To put my thoughts in perspective, this year's conference was very significant for Ethoca. We announced perhaps our biggest news ever: that we are offering a free card-not-present fraud detection service, and have begun accepting merchant applications for participation. (The application process is simply to ensure that we are protecting the integrity of Global Fraud Alliance data, and only letting legitimate online merchants in). A subset of Ethoca360 Signals (itself a newly announced service), we are offering the Negative Signals part at no charge forever as an introductory opportunity for merchants who sign up now.
Free Forever is a Big Deal
The free service is a big deal for Ethoca, because for the first time ever, it makes large scale collaboration possible in the fight against fraud by removing the most significant barrier to participation, namely price. Now the question becomes, if you can identify potential fraud by leveraging the bad payment experiences of fellow merchants, why wouldn't you?
We decided to make the Negative Signals service free forever for merchants who join now to accelerate much broader collaboration. Our thinking is that by giving away a high value production-grade service, many more merchants, payment processors and fraud solutions providers will jump in quickly, thus boosting the value to everyone, and that our upgrade service to full Ethoca360 Signals would also grow quickly and more than pay for what we give up by making Negative Signals free.
Besides, it just feels right to make this kind of collaborative information freely available as a community service. With the strong positive reaction we got from merchants, payment service providers (PSPs), card issuers, and fraud workbench/platform providers, we're confident that this is the right move at the right time.
A Highly Succcessful Conference
Having missed last year's conference due to my sister getting married in Mexico during the same week, I was pleased to accept credit (
) from Tom Donlea for boosting registrations to this year's conference by 20% by deciding to come back. OK, so maybe my return only boosted the total increase in attendance by one, but perhaps Ethoca sponsoring Governor Tom Ridge, the first US Secretary of Homeland Security as a keynote presenter last year had a carry-over effect.
Congratulations to Tom and all the MRC staff for putting on another great conference, that continues to grow and attract increased interest year-over-year from the e-commerce merchant community.
Big Trends
So what were my major observations and conclusions from this year's conference? There were two big ones in addition to getting confirmation that our free Negative Signals service was exactly the right thing to do:
- Collaboration to fight fraud is an idea whose time has come. Online merchants have never been more ready, nor the time more right than right now for working together to make the next great strides in minimizing the Total Cost of Fraud. After baby steps in data sharing, most now realize that we can't make further significant gains without large-scale collaboration to construct a 360 degree view of customer behavior and online reputation. After four years of missionary work and building out Ethoca's infrastructure to support the Global Fraud Alliance, it's gratifying to see this recognition taking hold.
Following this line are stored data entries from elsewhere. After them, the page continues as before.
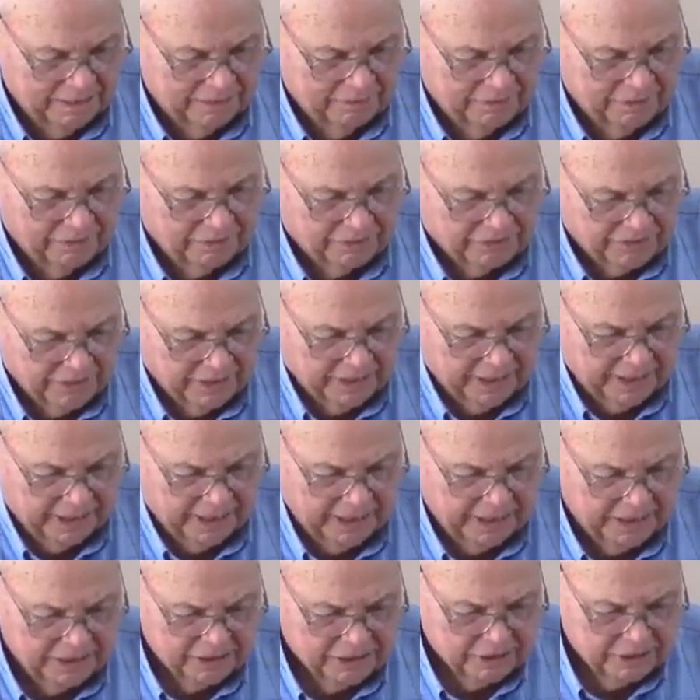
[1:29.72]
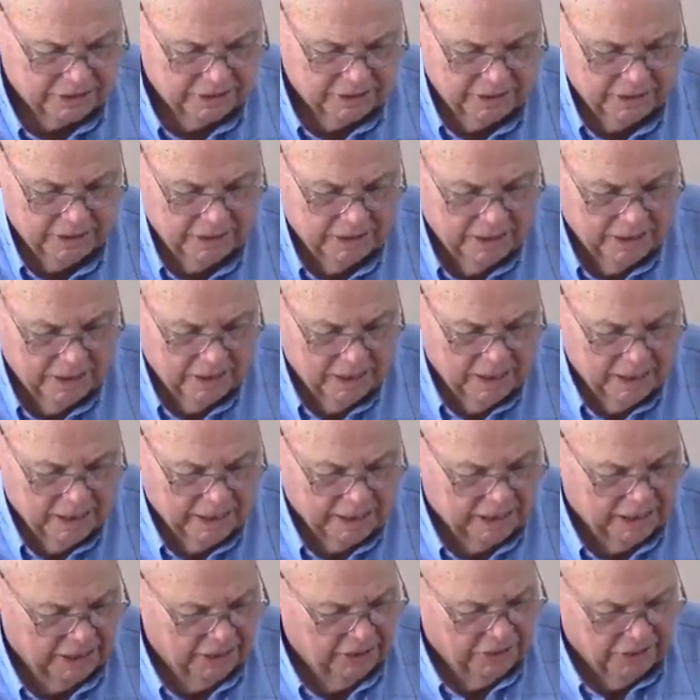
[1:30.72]
the things,
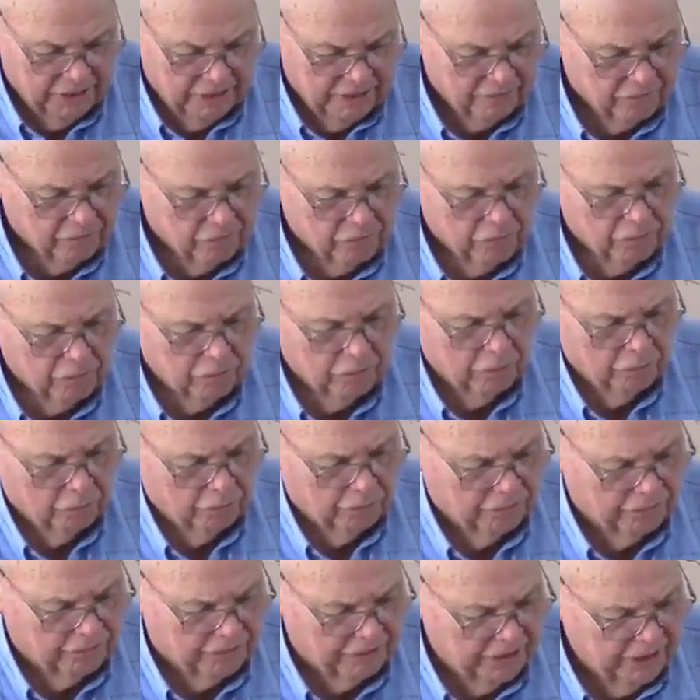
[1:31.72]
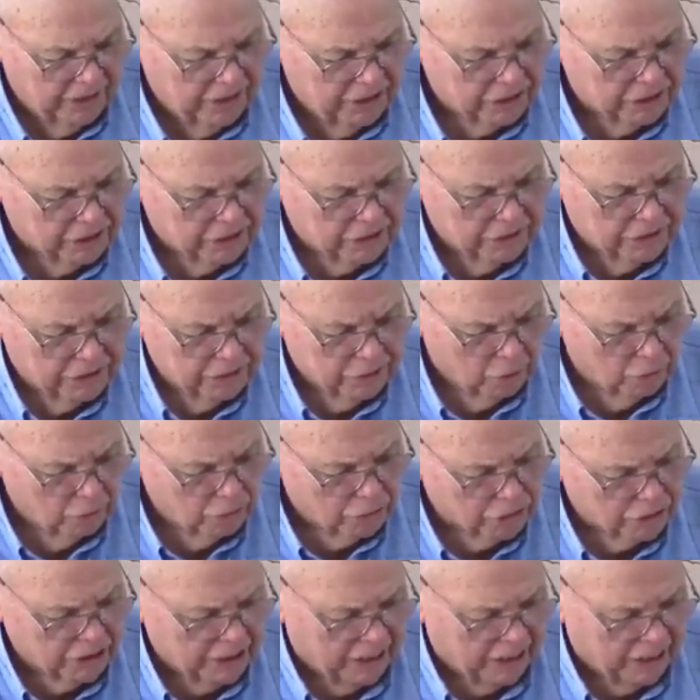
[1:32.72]
can never, with these those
- There are many widely held misconceptions about the advantages and disadvantages of data-sharing. We heard a number of shibboleths at the Data Sharing session on the last day of the conference, which made me realize that it's time to dispel the myths once and for all. One thing that we at Ethoca often forget is that just because we solved the problems doesn't mean that everyone else knows that.
To address the second issue, my next few blog posts will specifically address the numerous misconceptions about data sharing and shed some light on why large-scale global collaboration works.
It was great to see the MRC community come together again this year. Look forward to seeing you all again in 2011.